Дело было, вероятно, в том, что чем чаще посещал я определённые дома, тем меньше времени был вынужден посвящать картам и, будучи всегда готов бодрствовать и после ужинов, досиживал до часов, когда ночная прохлада соответственно влияла на стиль и содержание бесед – иногда собеседники пускались даже в рассуждения. Привыкнув ко мне, в моём присутствии, случалось, злословили, а потом подозревали меня в нескромности. Понемногу я стал испытывать чувство привязанности, а когда иностранец преодолевает сложности дебюта и оплачивает счета скуки, которую французы, словно сговорившись, заставляют вытерпеть всех приезжих (для того, очевидно, чтобы она не одолела их самих), ему нередко удаётся оказаться в центре внимания – чаще даже, чем самим хозяевам.

Привыкнув наконец быть откровенными с тем или иным иностранцем, французы принимаются сообщать ему самые общеизвестные истины, и бывают страшно поражены, выяснив, что гостю отлично известны вещи, которые, как они думали, – или, по крайней мере, делали вид, что думали, – находятся вне досягаемости для него, да и возможностям его не соответствуют; а ведь совсем ещё недавно они взирали на этого самого человека с жалостью, и готовы вновь поддаться этому чувству при первой же перемене в своём благорасположении к нему.

Вообще говоря, здешние женщины, на первый взгляд, крайне пустенькие, показались мне более глубокими по характеру, чем мужчины. Поскольку, к тому же, они умеют быть более приятными, чем дамы любой другой страны, а косметика, моды и всевозможные ухищрения, усиливающие привлекательность и демонстрирующие отменный вкус, конкурируют между собой, давая им, так сказать, второе дыхание – нет ничего невозможного в том, чтобы оказаться в плену некоего магического очарования, способного, мало-помалу наполнить самую суровую душу стремлением жить среди этой нации, иногда страстной и почти всегда непосредственной и весёлой, народ которой несомненно добр, буржуазия, как правило, весьма продуктивна, а высокие качества нации, какого бы непостоянства, какой бы поверхностности в ней не предполагали, формируют тысячи достойных всяческого уважения личностей.

И чем дольше живёшь в Париже, тем больше времени остаётся у тебя для того, чтобы встретить там знатоков во всех науках и мастеров всех видов искусства, деятельность которых, более столетия ничем не прерываемая, наполнила их родину таким количеством разного рода памятников, что их одних хватит, чтобы и занять любопытствующего иностранца, и послужить для него поучением, и оставить в его памяти самые приятные воспоминания.

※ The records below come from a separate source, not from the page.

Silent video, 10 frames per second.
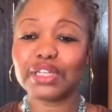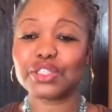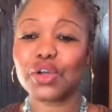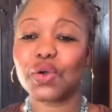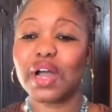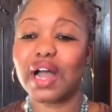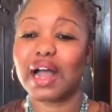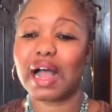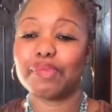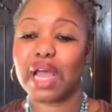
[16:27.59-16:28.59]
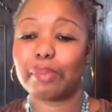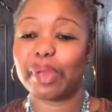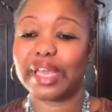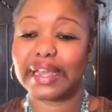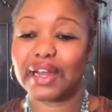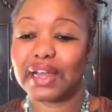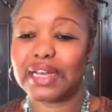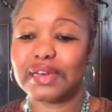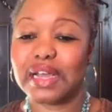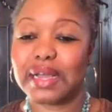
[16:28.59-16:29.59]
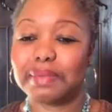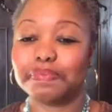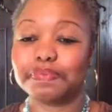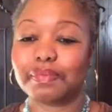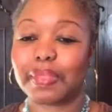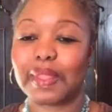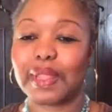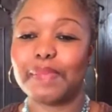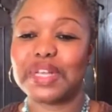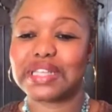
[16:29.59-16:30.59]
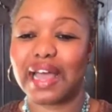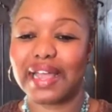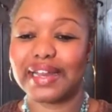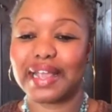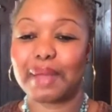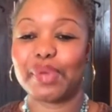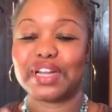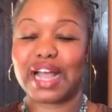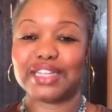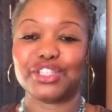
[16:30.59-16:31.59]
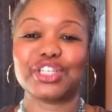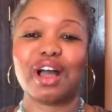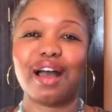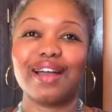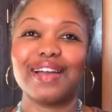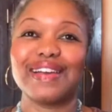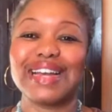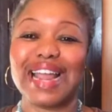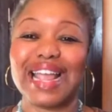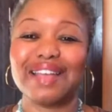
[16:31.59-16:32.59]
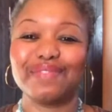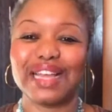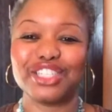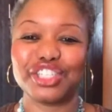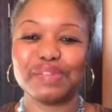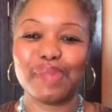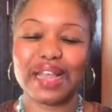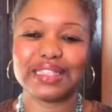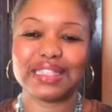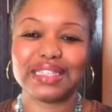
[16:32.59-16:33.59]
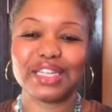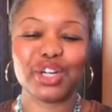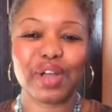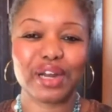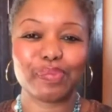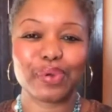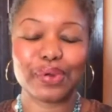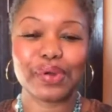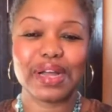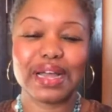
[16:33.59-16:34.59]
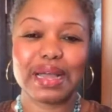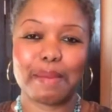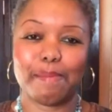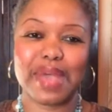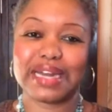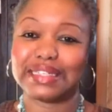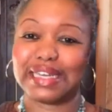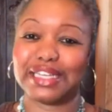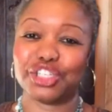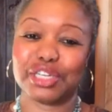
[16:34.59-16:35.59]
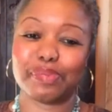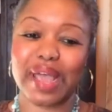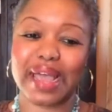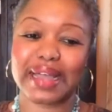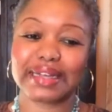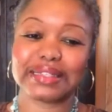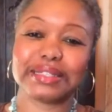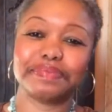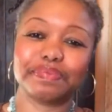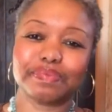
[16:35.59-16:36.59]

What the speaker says: So I'm not picking on Miss Anya, but I just caught her name. Like, she makes these incredible meditation bags.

Даже французский язык, который изучают теперь, чтобы довершить образование, молодые люди по всей Европе, незаметно внушает идею, что нация, им обладающая, имеет право на превосходство. Добавлю также, что известная аналогия хороших и дурных черт способствовала возникновению между французской и польской нациями давно уже отмеченной симпатии – это так же достоверно, как наличие антипатии последней к своим соседям; для меня симпатия к французам стала лишним доводом в пользу того, чтобы не радоваться отъезду.